Task details:
Could you give the data below again exactly, apart from the pictures?

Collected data
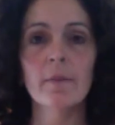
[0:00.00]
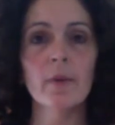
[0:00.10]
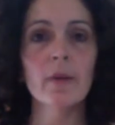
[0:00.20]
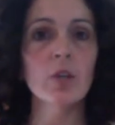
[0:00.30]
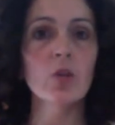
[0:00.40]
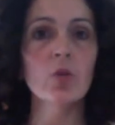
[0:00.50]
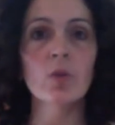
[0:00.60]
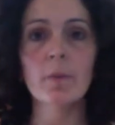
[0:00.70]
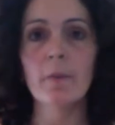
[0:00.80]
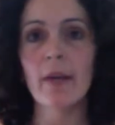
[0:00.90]
you
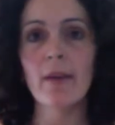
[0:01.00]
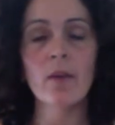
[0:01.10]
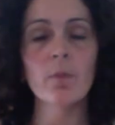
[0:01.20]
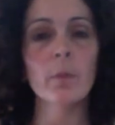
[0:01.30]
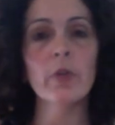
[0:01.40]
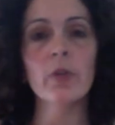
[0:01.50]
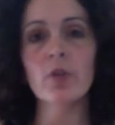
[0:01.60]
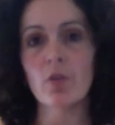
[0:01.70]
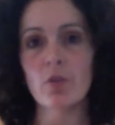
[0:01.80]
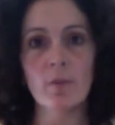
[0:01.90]
can buy that, but you
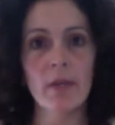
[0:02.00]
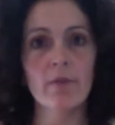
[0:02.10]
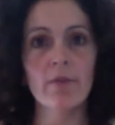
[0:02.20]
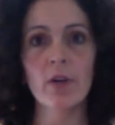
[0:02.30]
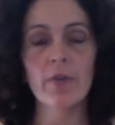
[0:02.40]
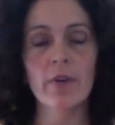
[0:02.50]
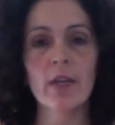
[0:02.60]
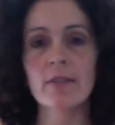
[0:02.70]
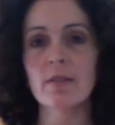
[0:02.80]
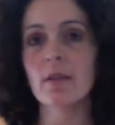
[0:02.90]
can also make it very, very
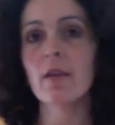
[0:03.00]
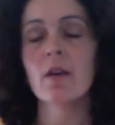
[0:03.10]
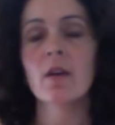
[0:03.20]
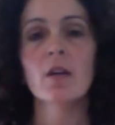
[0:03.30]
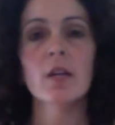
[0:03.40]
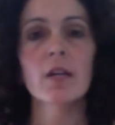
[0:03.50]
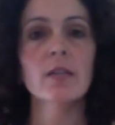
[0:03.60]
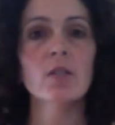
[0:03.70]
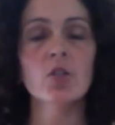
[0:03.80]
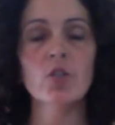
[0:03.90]
easily.
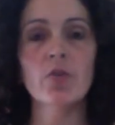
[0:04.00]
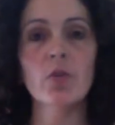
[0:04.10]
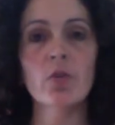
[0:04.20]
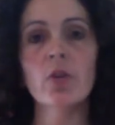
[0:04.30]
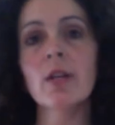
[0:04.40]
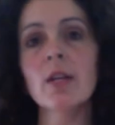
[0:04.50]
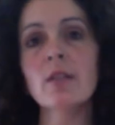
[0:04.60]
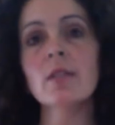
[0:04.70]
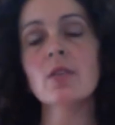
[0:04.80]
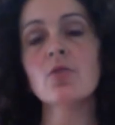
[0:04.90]
It's just a few
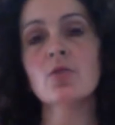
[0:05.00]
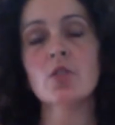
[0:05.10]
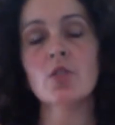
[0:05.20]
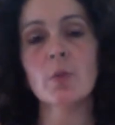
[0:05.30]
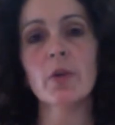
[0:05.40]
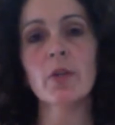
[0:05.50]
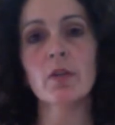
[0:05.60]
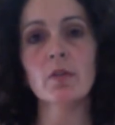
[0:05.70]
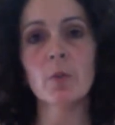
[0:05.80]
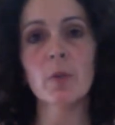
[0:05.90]
ingredients. I usually just put
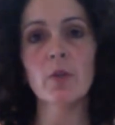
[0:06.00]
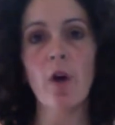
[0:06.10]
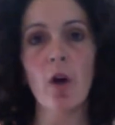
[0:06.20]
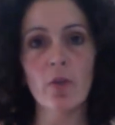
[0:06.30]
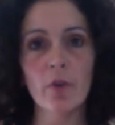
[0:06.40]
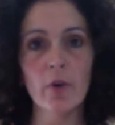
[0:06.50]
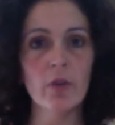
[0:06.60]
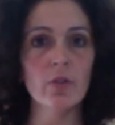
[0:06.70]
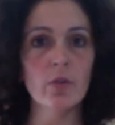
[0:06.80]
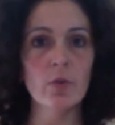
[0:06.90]
a little bit of olive
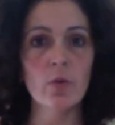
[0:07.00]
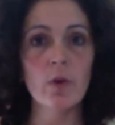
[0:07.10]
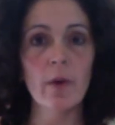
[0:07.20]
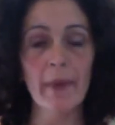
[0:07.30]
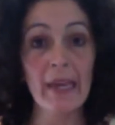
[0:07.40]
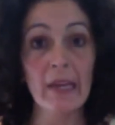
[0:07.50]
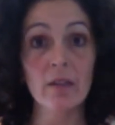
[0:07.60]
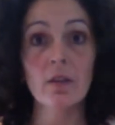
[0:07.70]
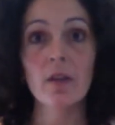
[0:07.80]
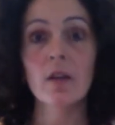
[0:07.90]
oil into a
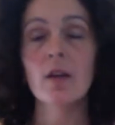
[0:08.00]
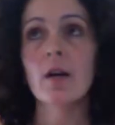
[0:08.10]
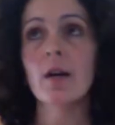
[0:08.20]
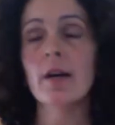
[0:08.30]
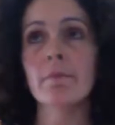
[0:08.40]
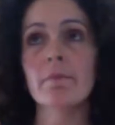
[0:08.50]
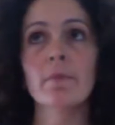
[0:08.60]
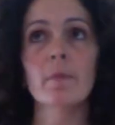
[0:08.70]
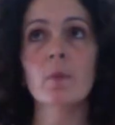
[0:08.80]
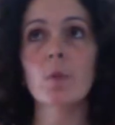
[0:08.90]
pan,
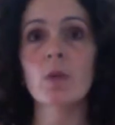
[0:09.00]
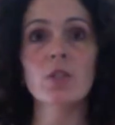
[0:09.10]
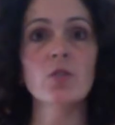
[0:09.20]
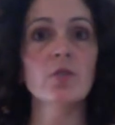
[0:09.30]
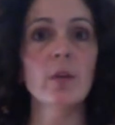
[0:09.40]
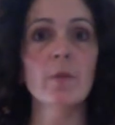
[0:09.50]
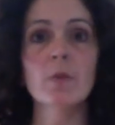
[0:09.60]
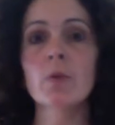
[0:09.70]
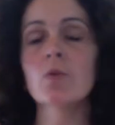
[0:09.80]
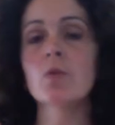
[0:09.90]
1 to 2
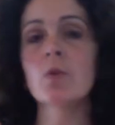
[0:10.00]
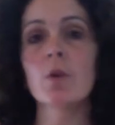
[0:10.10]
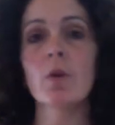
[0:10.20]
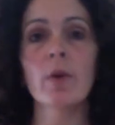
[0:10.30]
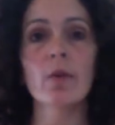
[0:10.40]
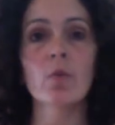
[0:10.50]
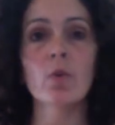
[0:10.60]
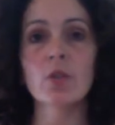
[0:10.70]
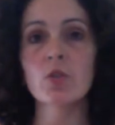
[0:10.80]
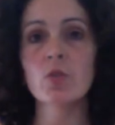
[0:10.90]
tablespoons, around
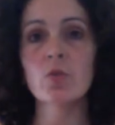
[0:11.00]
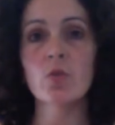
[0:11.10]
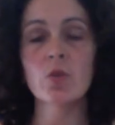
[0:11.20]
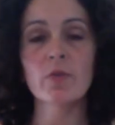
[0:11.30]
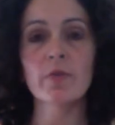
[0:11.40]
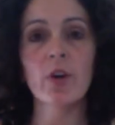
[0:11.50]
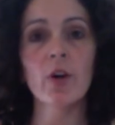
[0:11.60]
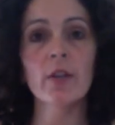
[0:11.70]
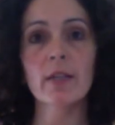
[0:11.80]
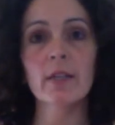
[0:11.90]
1 to 2 cloves of
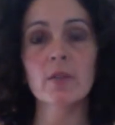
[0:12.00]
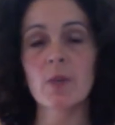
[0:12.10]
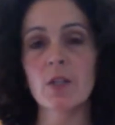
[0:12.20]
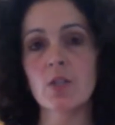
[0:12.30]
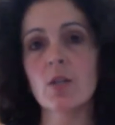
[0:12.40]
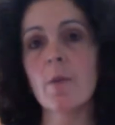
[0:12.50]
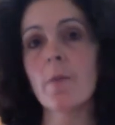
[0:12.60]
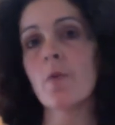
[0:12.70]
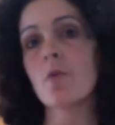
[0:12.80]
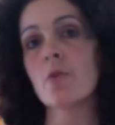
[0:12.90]
garlic smashed
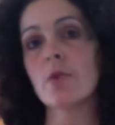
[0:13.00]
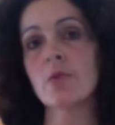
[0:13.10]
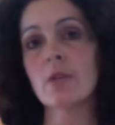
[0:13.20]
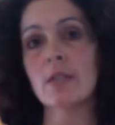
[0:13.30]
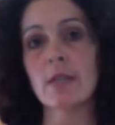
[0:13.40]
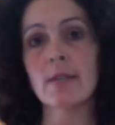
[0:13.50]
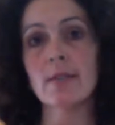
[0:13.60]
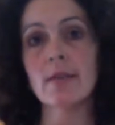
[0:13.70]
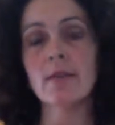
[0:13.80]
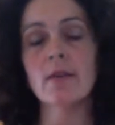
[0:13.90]
up, or you can
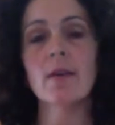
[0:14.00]
dice it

Written answer:
[0:00.00]
[0:00.10]
[0:00.20]
[0:00.30]
[0:00.40]
[0:00.50]
[0:00.60]
[0:00.70]
[0:00.80]
[0:00.90]
you
[0:01.00]
[0:01.10]
[0:01.20]
[0:01.30]
[0:01.40]
[0:01.50]
[0:01.60]
[0:01.70]
[0:01.80]
[0:01.90]
can buy that, but you
[0:02.00]
[0:02.10]
[0:02.20]
[0:02.30]
[0:02.40]
[0:02.50]
[0:02.60]
[0:02.70]
[0:02.80]
[0:02.90]
can also make it very, very
[0:03.00]
[0:03.10]
[0:03.20]
[0:03.30]
[0:03.40]
[0:03.50]
[0:03.60]
[0:03.70]
[0:03.80]
[0:03.90]
easily.
[0:04.00]
[0:04.10]
[0:04.20]
[0:04.30]
[0:04.40]
[0:04.50]
[0:04.60]
[0:04.70]
[0:04.80]
[0:04.90]
It's just a few
[0:05.00]
[0:05.10]
[0:05.20]
[0:05.30]
[0:05.40]
[0:05.50]
[0:05.60]
[0:05.70]
[0:05.80]
[0:05.90]
ingredients. I usually just put
[0:06.00]
[0:06.10]
[0:06.20]
[0:06.30]
[0:06.40]
[0:06.50]
[0:06.60]
[0:06.70]
[0:06.80]
[0:06.90]
a little bit of olive
[0:07.00]
[0:07.10]
[0:07.20]
[0:07.30]
[0:07.40]
[0:07.50]
[0:07.60]
[0:07.70]
[0:07.80]
[0:07.90]
oil into a
[0:08.00]
[0:08.10]
[0:08.20]
[0:08.30]
[0:08.40]
[0:08.50]
[0:08.60]
[0:08.70]
[0:08.80]
[0:08.90]
pan,
[0:09.00]
[0:09.10]
[0:09.20]
[0:09.30]
[0:09.40]
[0:09.50]
[0:09.60]
[0:09.70]
[0:09.80]
[0:09.90]
1 to 2
[0:10.00]
[0:10.10]
[0:10.20]
[0:10.30]
[0:10.40]
[0:10.50]
[0:10.60]
[0:10.70]
[0:10.80]
[0:10.90]
tablespoons, around
[0:11.00]
[0:11.10]
[0:11.20]
[0:11.30]
[0:11.40]
[0:11.50]
[0:11.60]
[0:11.70]
[0:11.80]
[0:11.90]
1 to 2 cloves of
[0:12.00]
[0:12.10]
[0:12.20]
[0:12.30]
[0:12.40]
[0:12.50]
[0:12.60]
[0:12.70]
[0:12.80]
[0:12.90]
garlic smashed
[0:13.00]
[0:13.10]
[0:13.20]
[0:13.30]
[0:13.40]
[0:13.50]
[0:13.60]
[0:13.70]
[0:13.80]
[0:13.90]
up, or you can
[0:14.00]
dice it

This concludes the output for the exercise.